Task to carry out
Would you repeat the entries below word for word and omit the pictures?

Given data
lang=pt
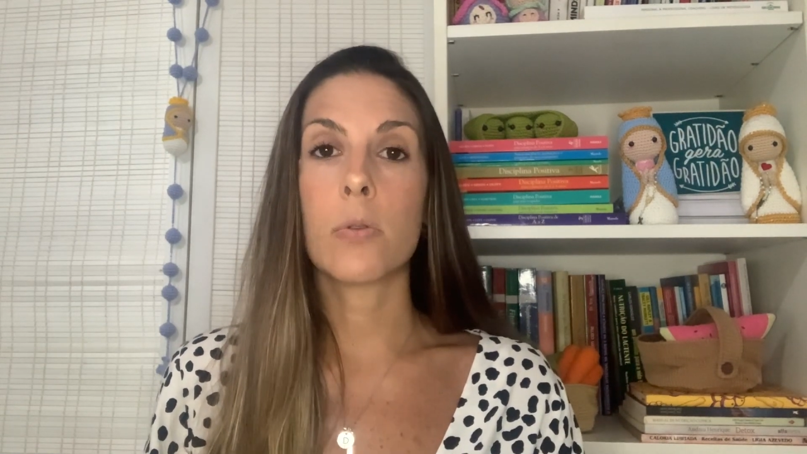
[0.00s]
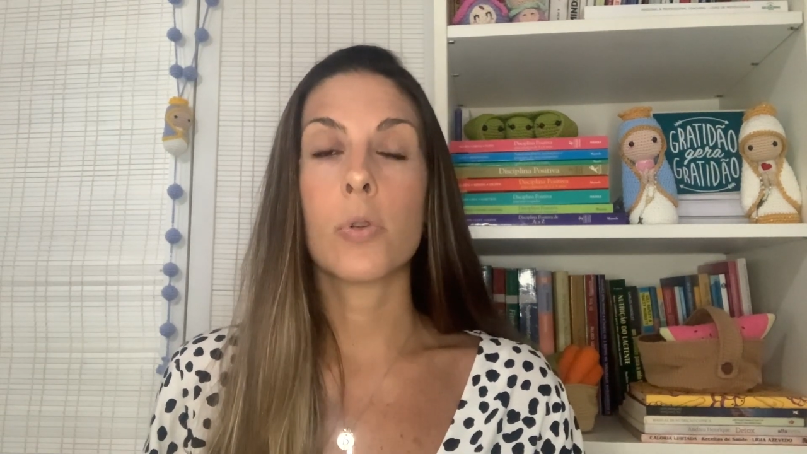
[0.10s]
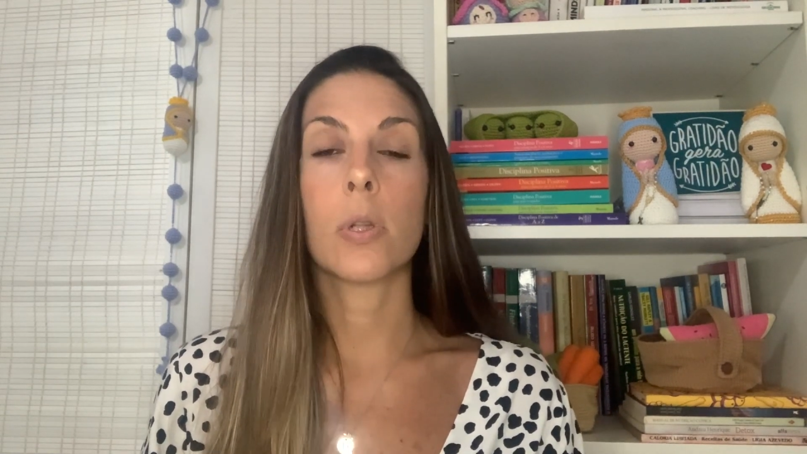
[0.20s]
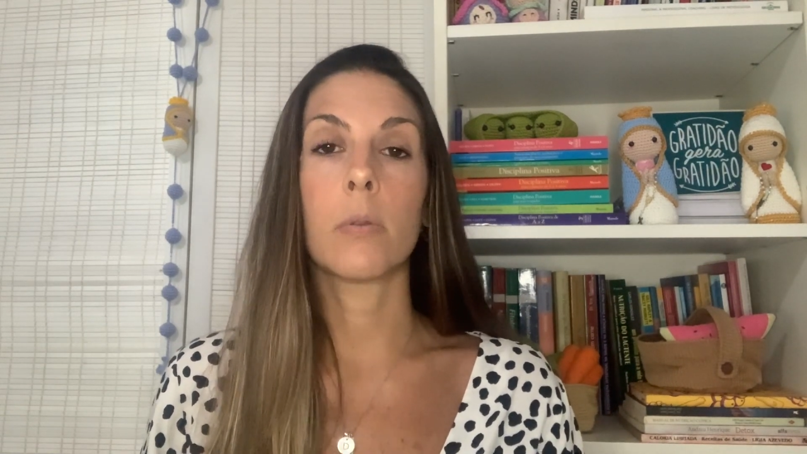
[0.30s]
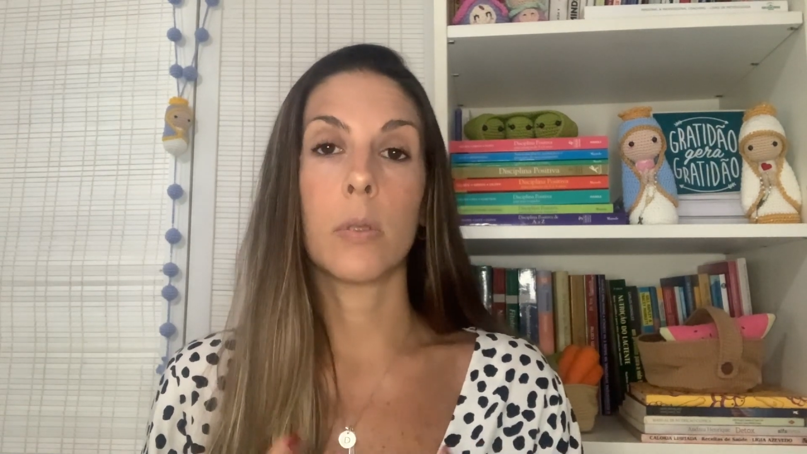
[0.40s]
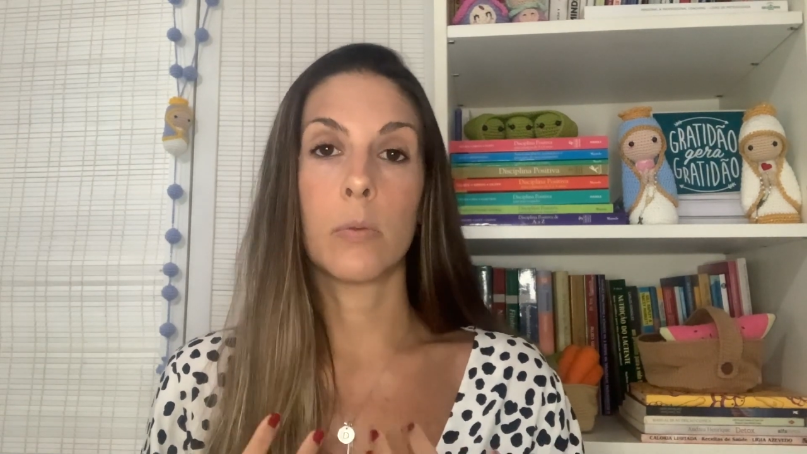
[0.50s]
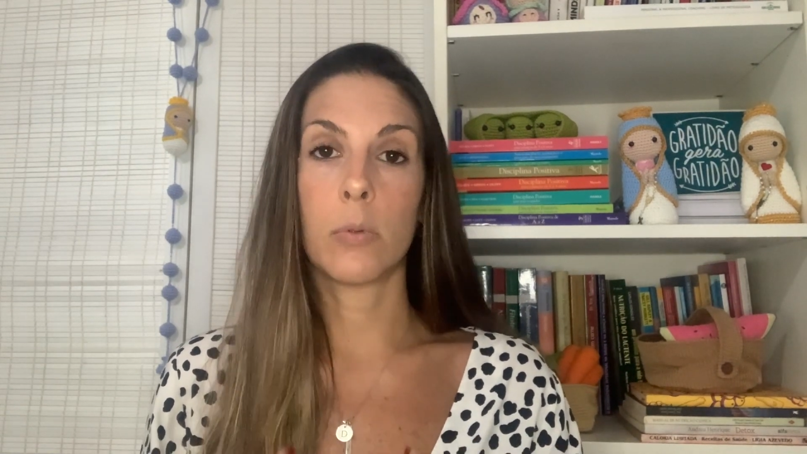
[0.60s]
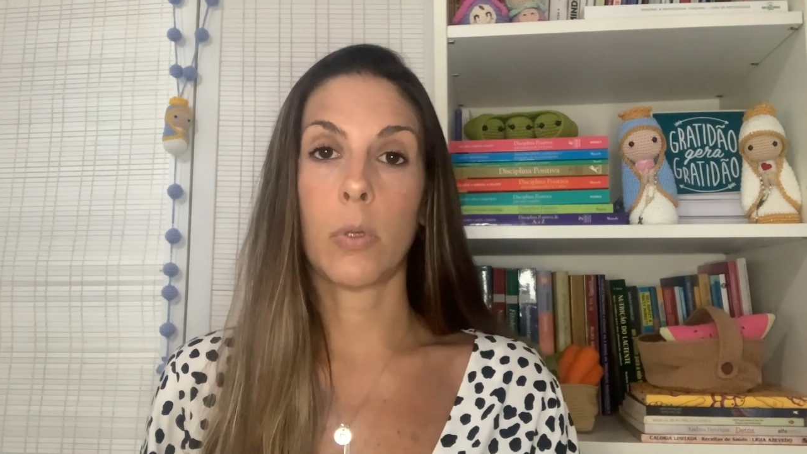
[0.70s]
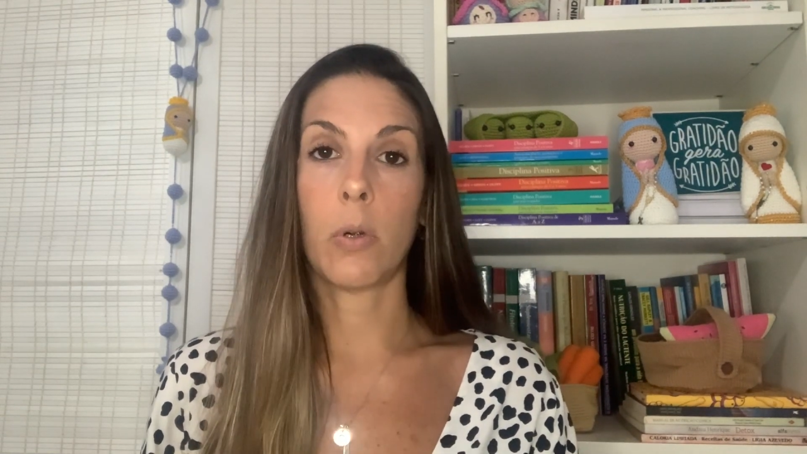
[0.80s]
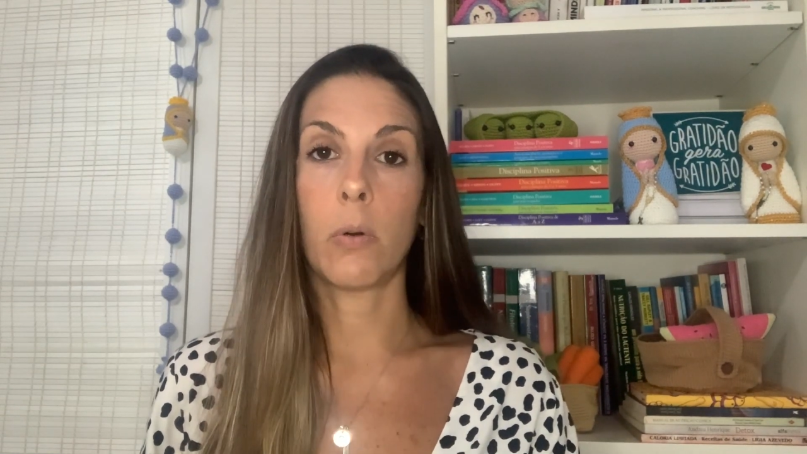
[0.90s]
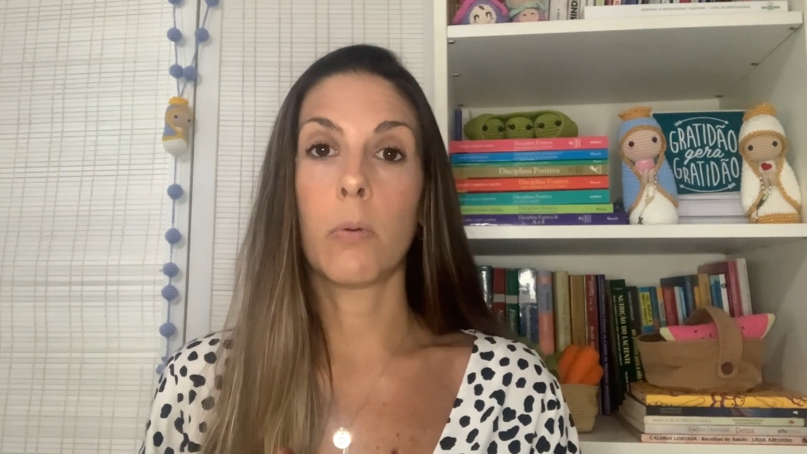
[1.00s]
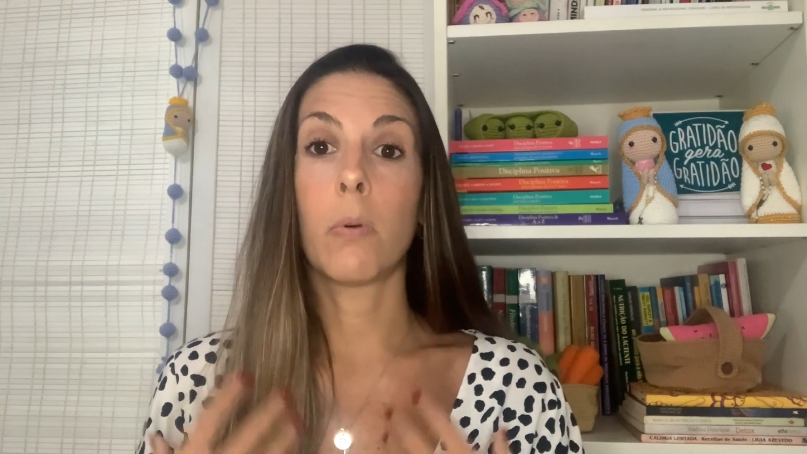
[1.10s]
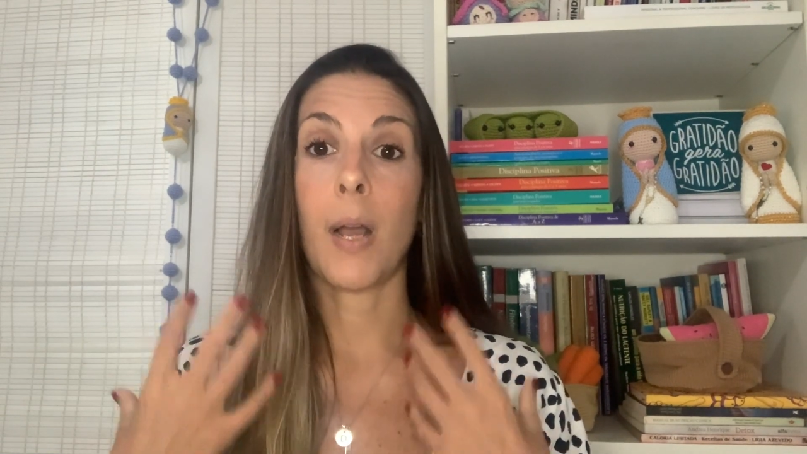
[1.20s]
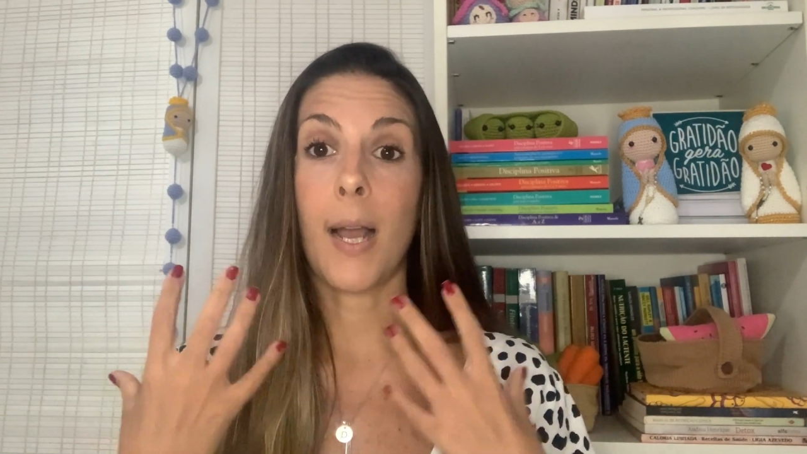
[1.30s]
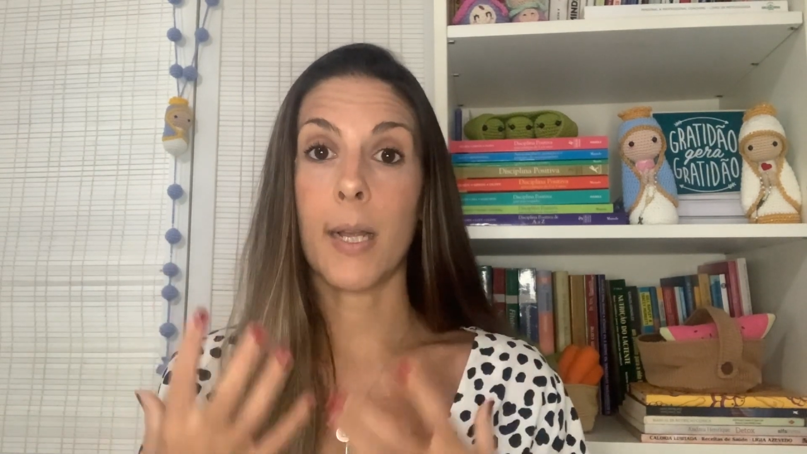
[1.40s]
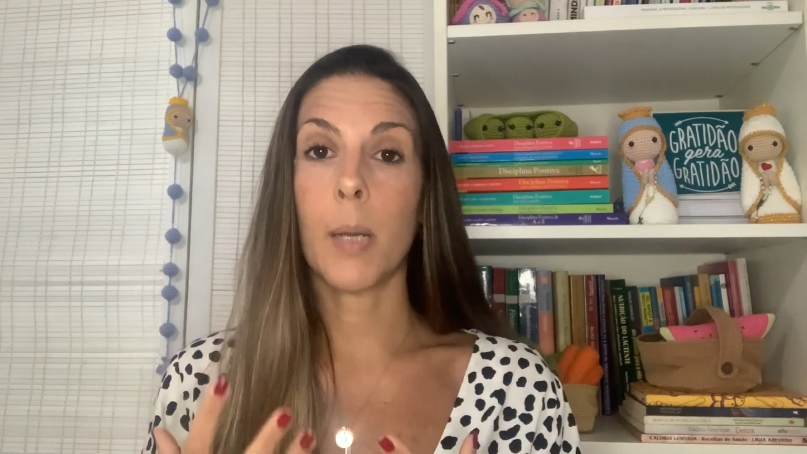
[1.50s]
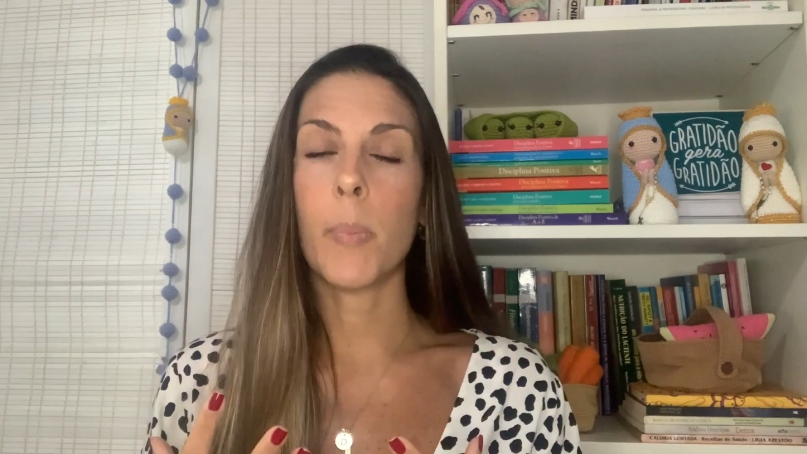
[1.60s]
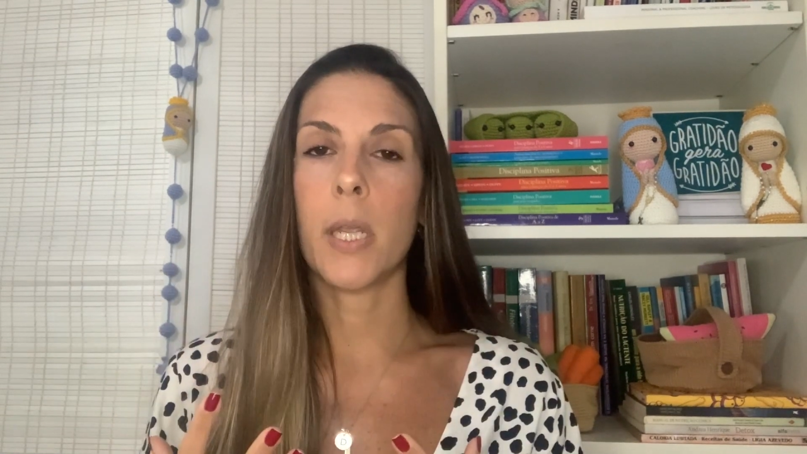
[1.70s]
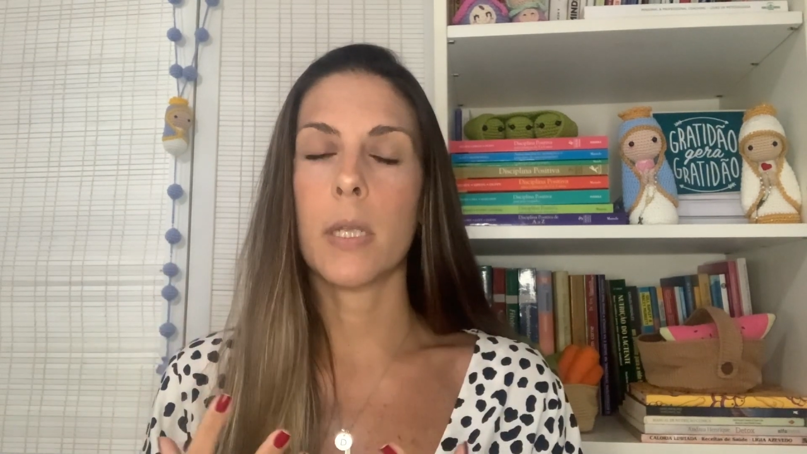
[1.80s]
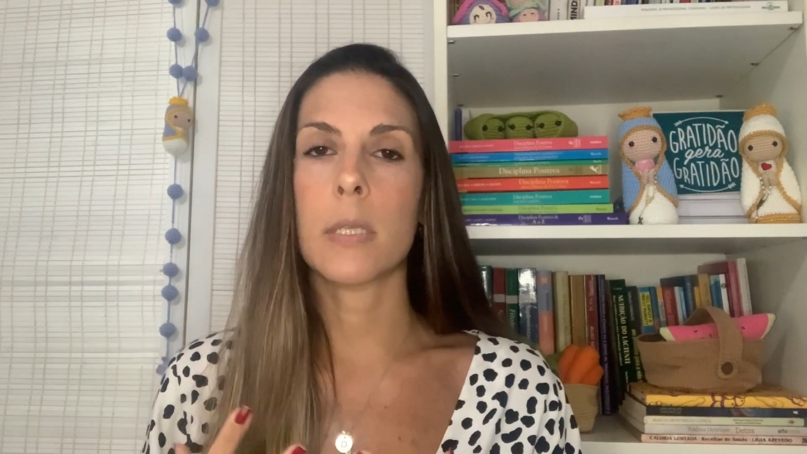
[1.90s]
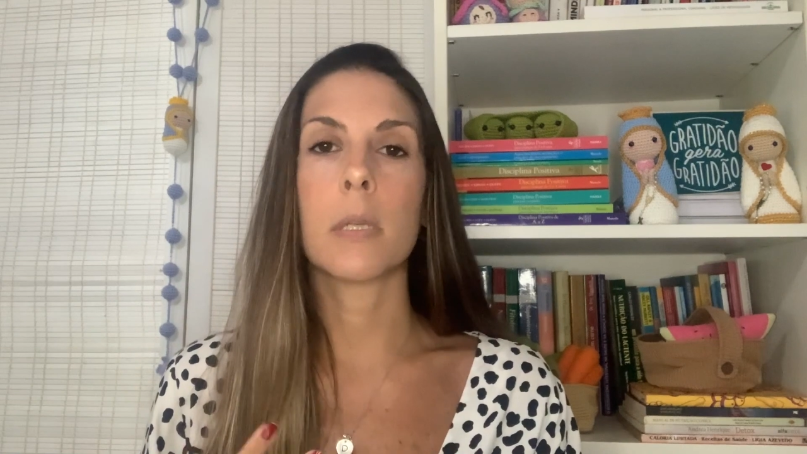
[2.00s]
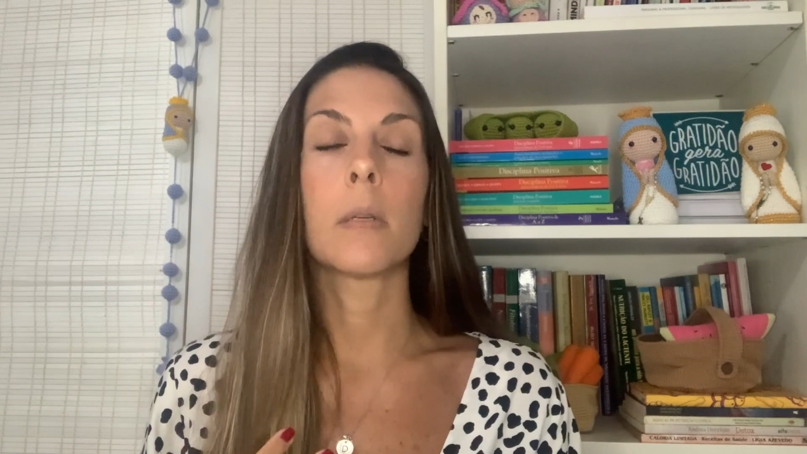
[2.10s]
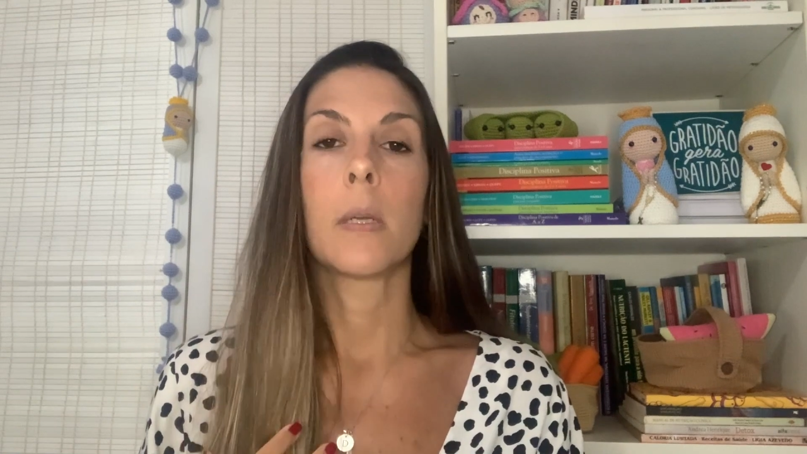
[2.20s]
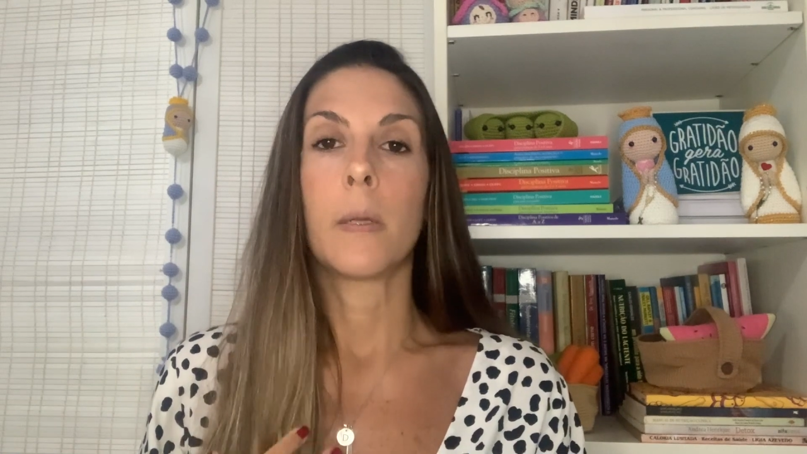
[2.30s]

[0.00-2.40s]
sustentando o tronco, a cabeça,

Task solution
lang=pt
[0.00s]
[0.10s]
[0.20s]
[0.30s]
[0.40s]
[0.50s]
[0.60s]
[0.70s]
[0.80s]
[0.90s]
[1.00s]
[1.10s]
[1.20s]
[1.30s]
[1.40s]
[1.50s]
[1.60s]
[1.70s]
[1.80s]
[1.90s]
[2.00s]
[2.10s]
[2.20s]
[2.30s]

[0.00-2.40s]
sustentando o tronco, a cabeça,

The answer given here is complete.